# Triangle-Intersecting Families of Graphs

• David Ellis (St John's College, Cambridge)
• Thursday 10 February 2011, 15:00-16:00
• MR12.

A family of graphs F on a fixed set of n vertices is aid to be `triangle-intersecting’ if for any two graphs G and H in F, the intersection of G and H contains a triangle. Simonovits and S\’{o}s conjectured that such a family has size at most $\frac{1}{8} 2 { {n \choose 2}}$, and that equality holds only if F consists of all graphs containing some fixed triangle. Recently, the author, Yuval Filmus and Ehud Friedgut proved a strengthening of this conjecture, namely that if F is an odd-cycle-intersecting family of graphs, then $|F| \leq tfrac{1}{8} 2^{{n \choose 2}}$. Equality holds only if $F$ consists of all graphs containing some fixed triangle.

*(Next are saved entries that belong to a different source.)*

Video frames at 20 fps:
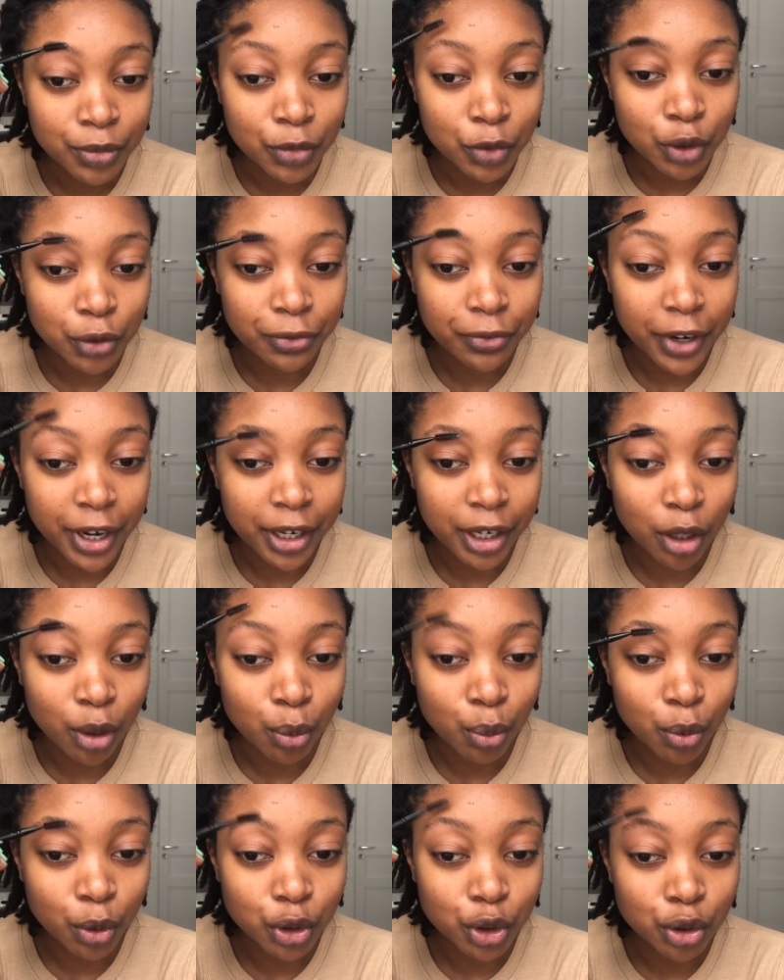to find
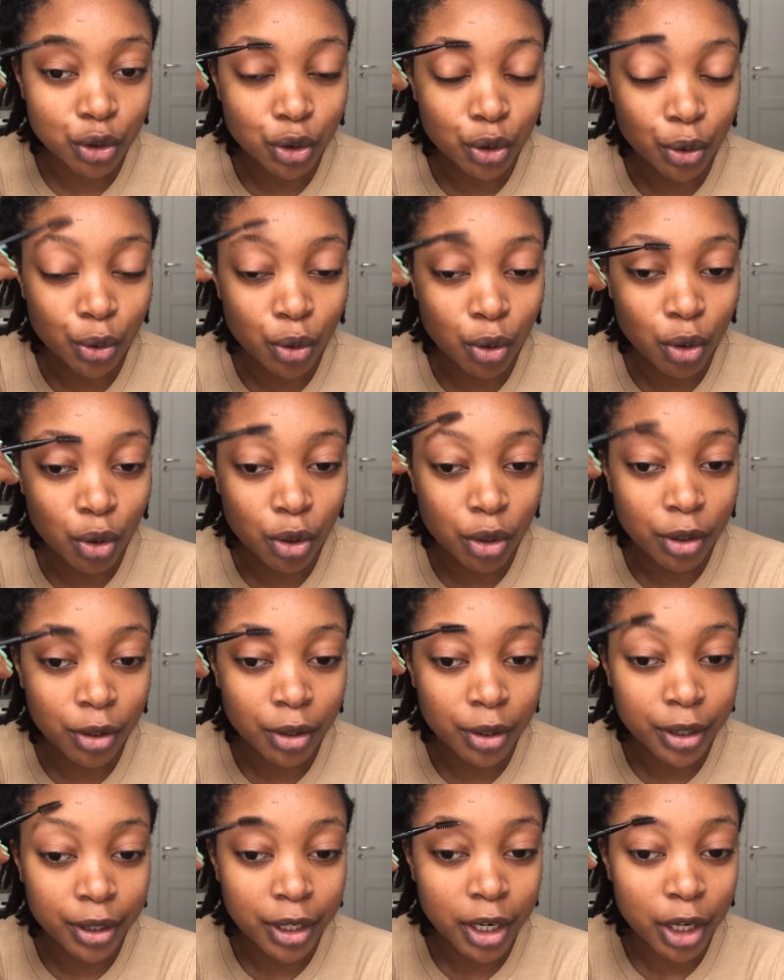out what
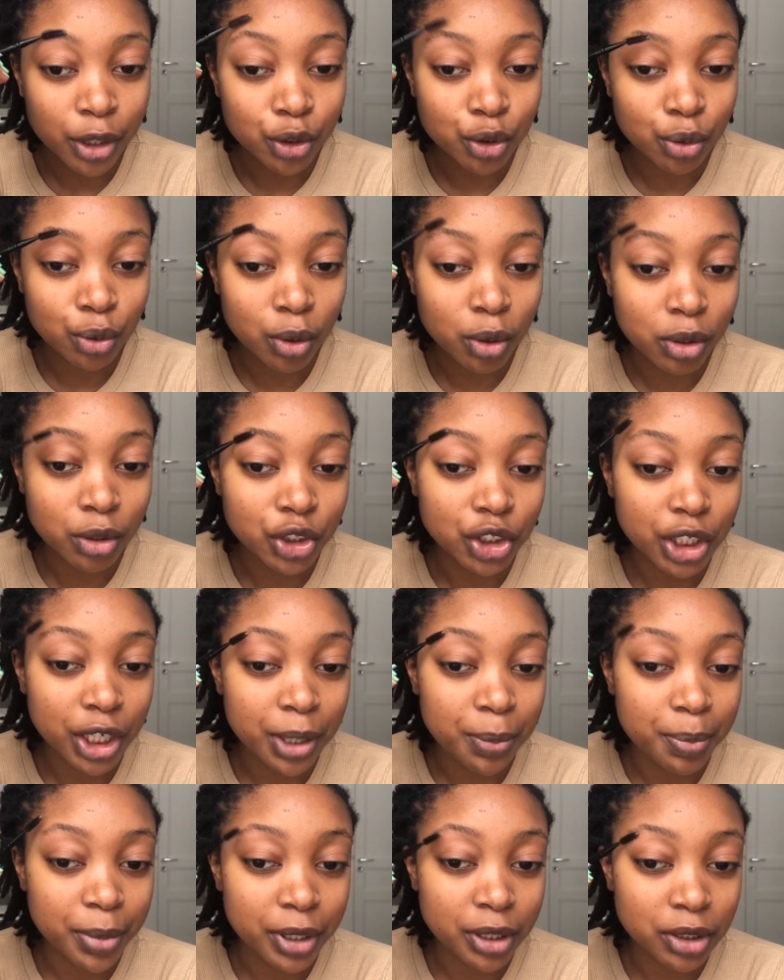your natural
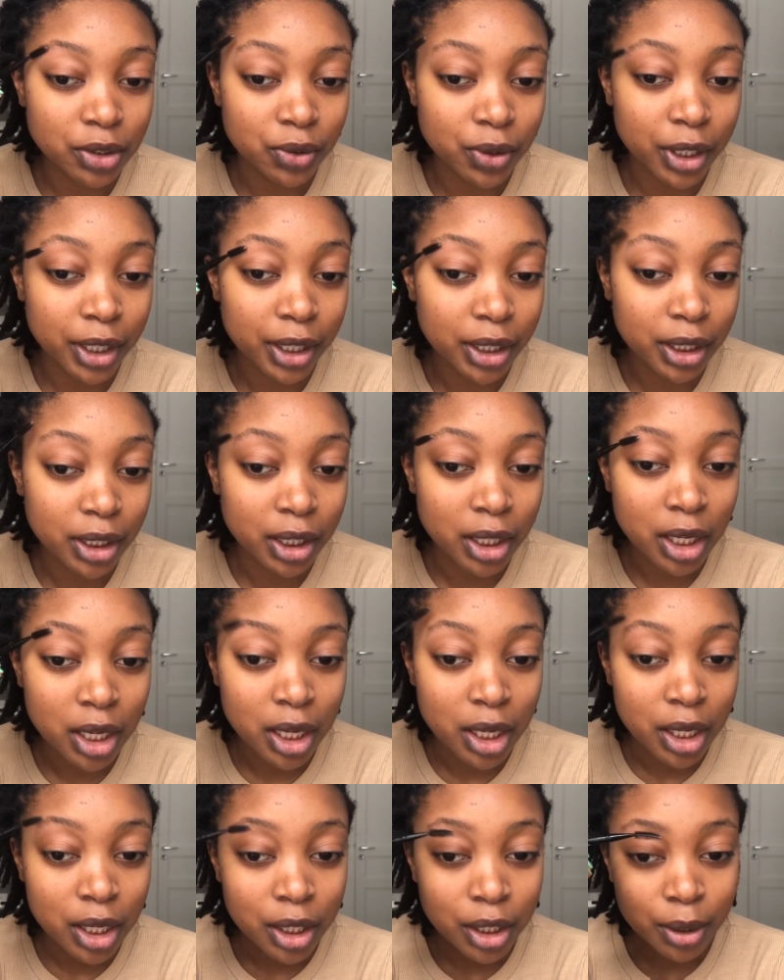shape is, right?
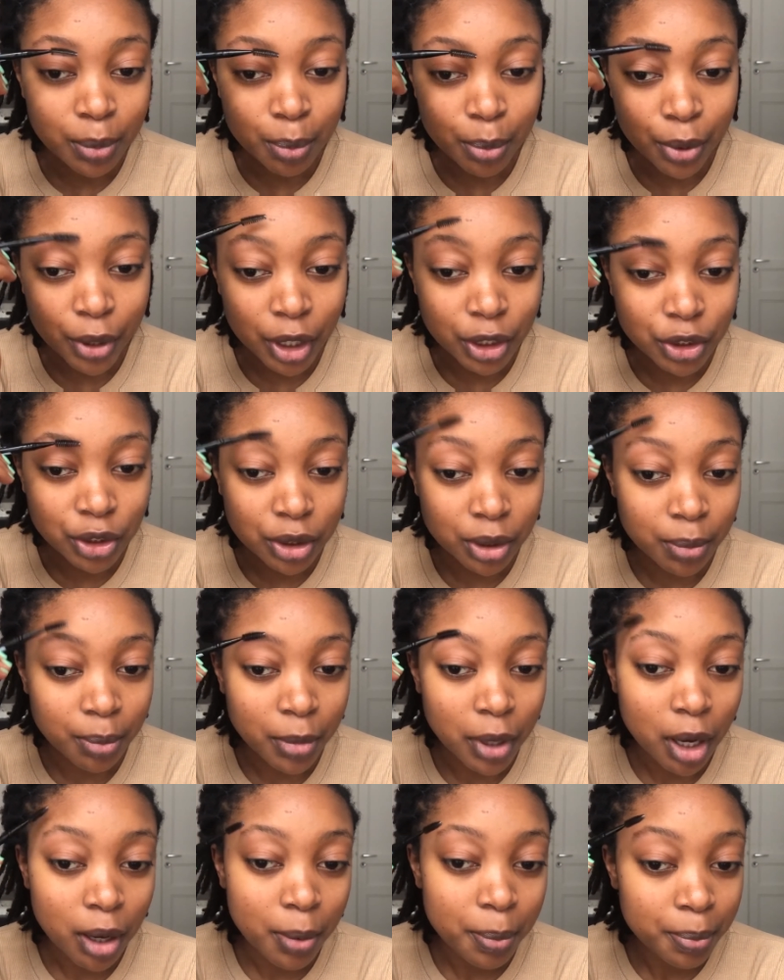Brush them
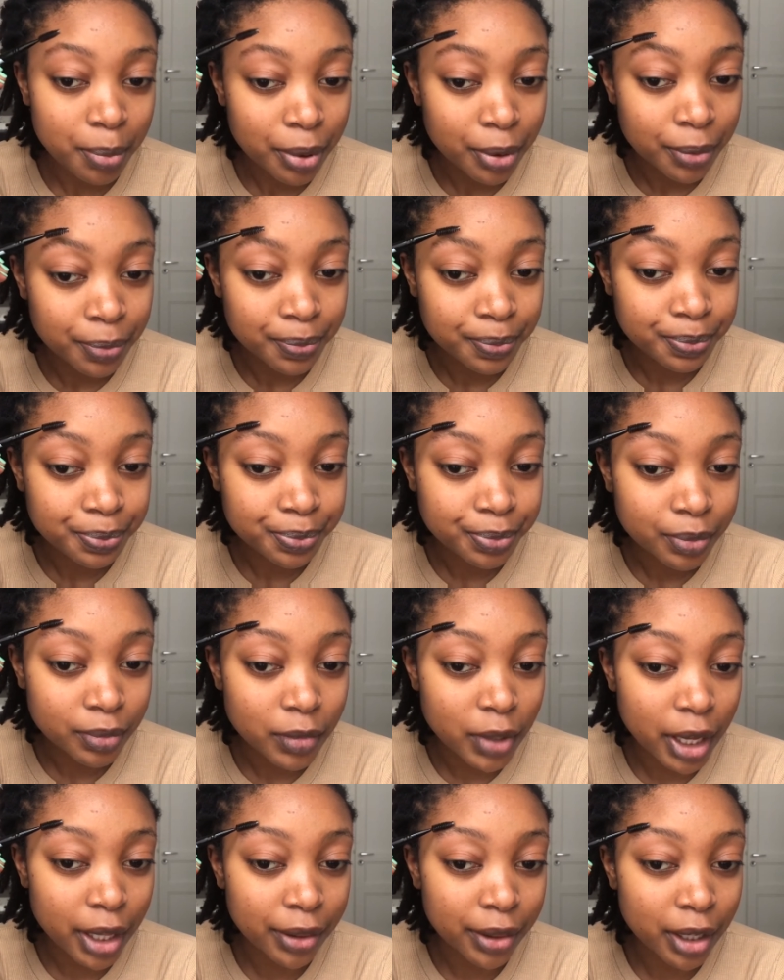up
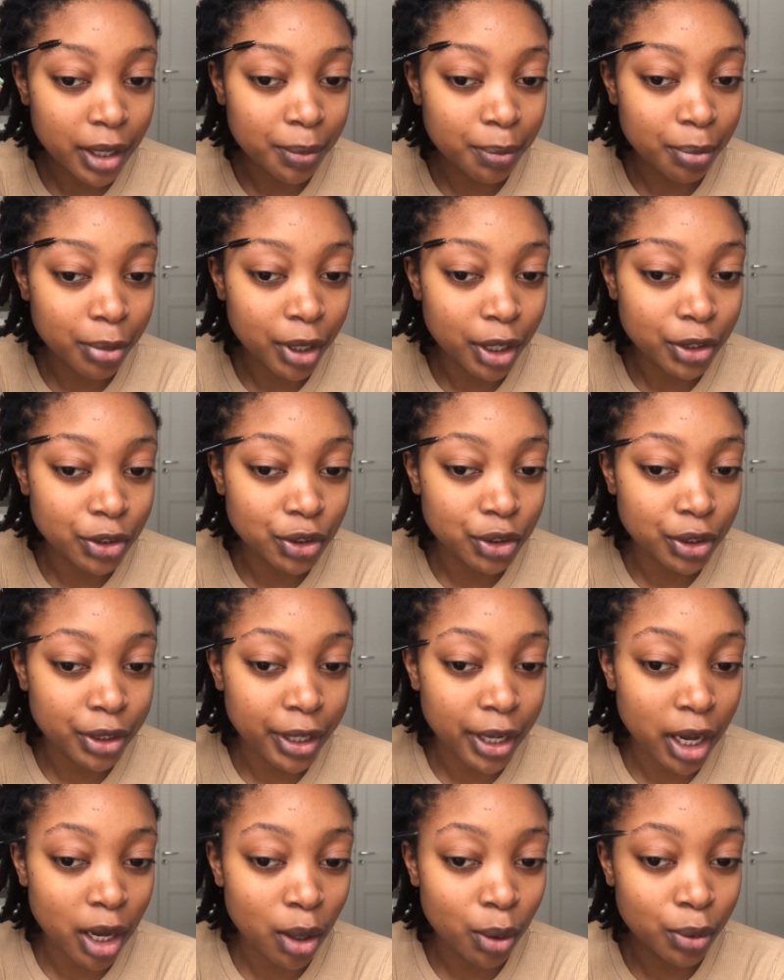and then brush
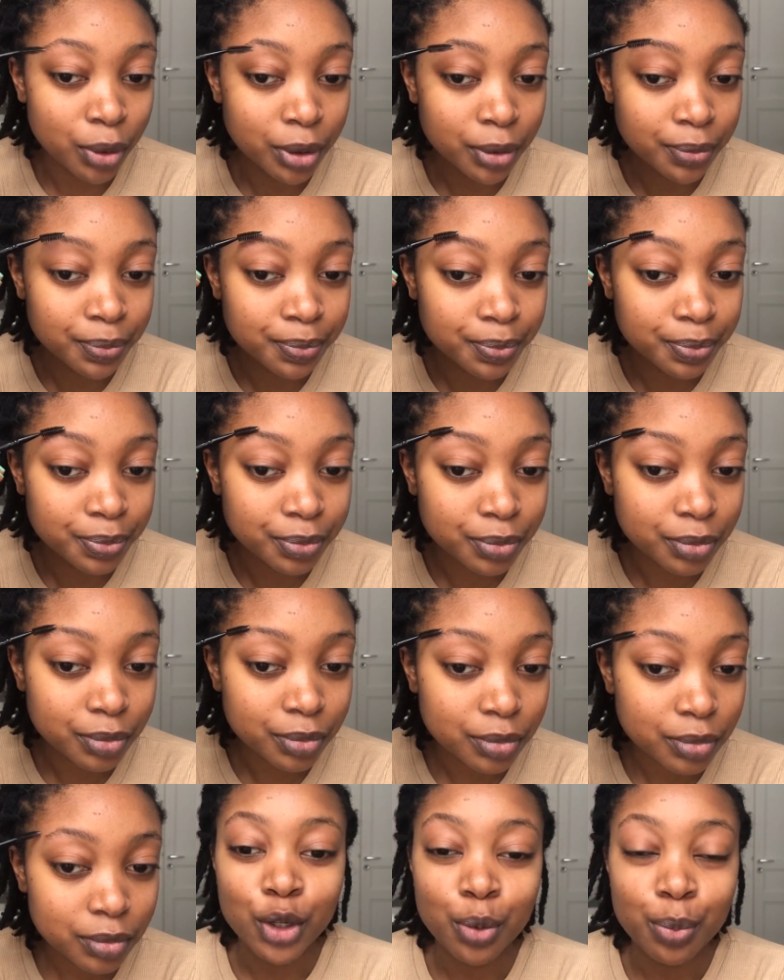down.
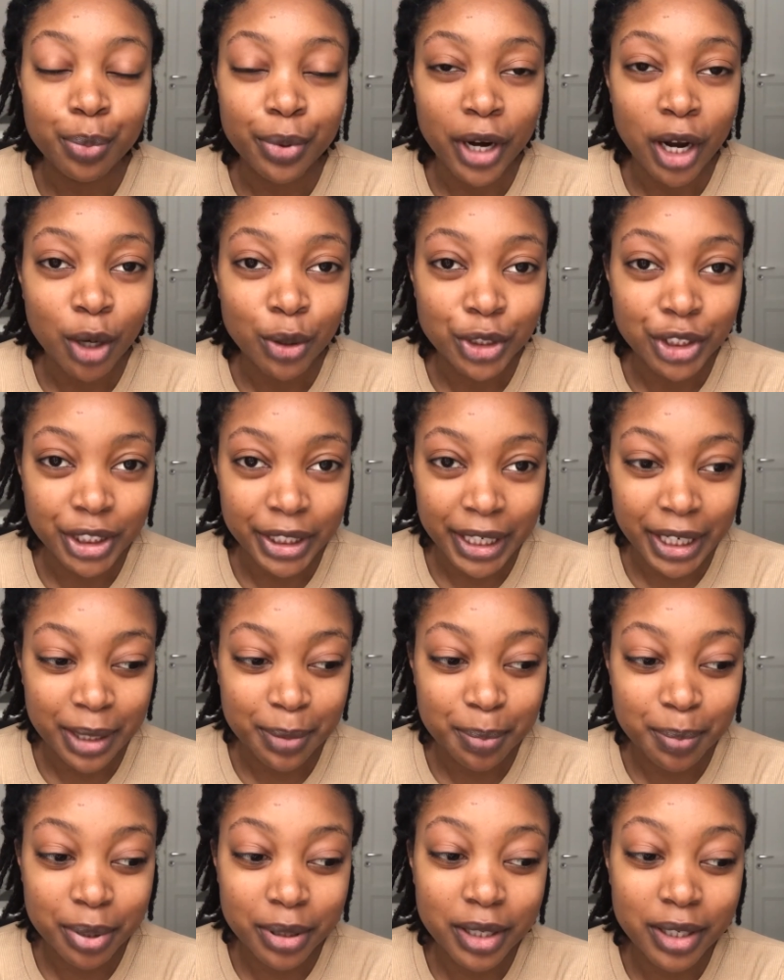Your brow
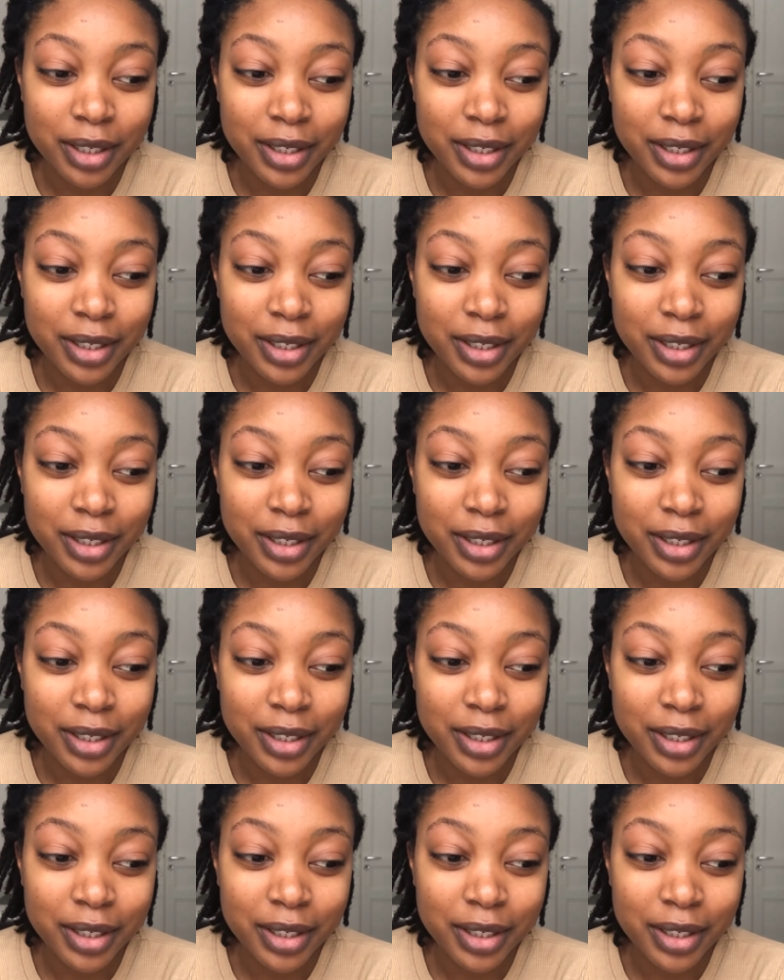shape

A stability result also holds: an odd-cycle-intersecting family with size close to the maximum must be close to a family of the above form. We will outline proofs of these results, which use Fourier analysis, together with an analysis of the properties of random cuts in graphs, and some results from the theory of Boolean functions. We will then discuss some related open questions.

All will be based on joint work with Yuval Filmus (University of Toronto) and Ehud Friedgut (Hebrew University of Jerusalem).

This talk is part of the Combinatorics Seminar series.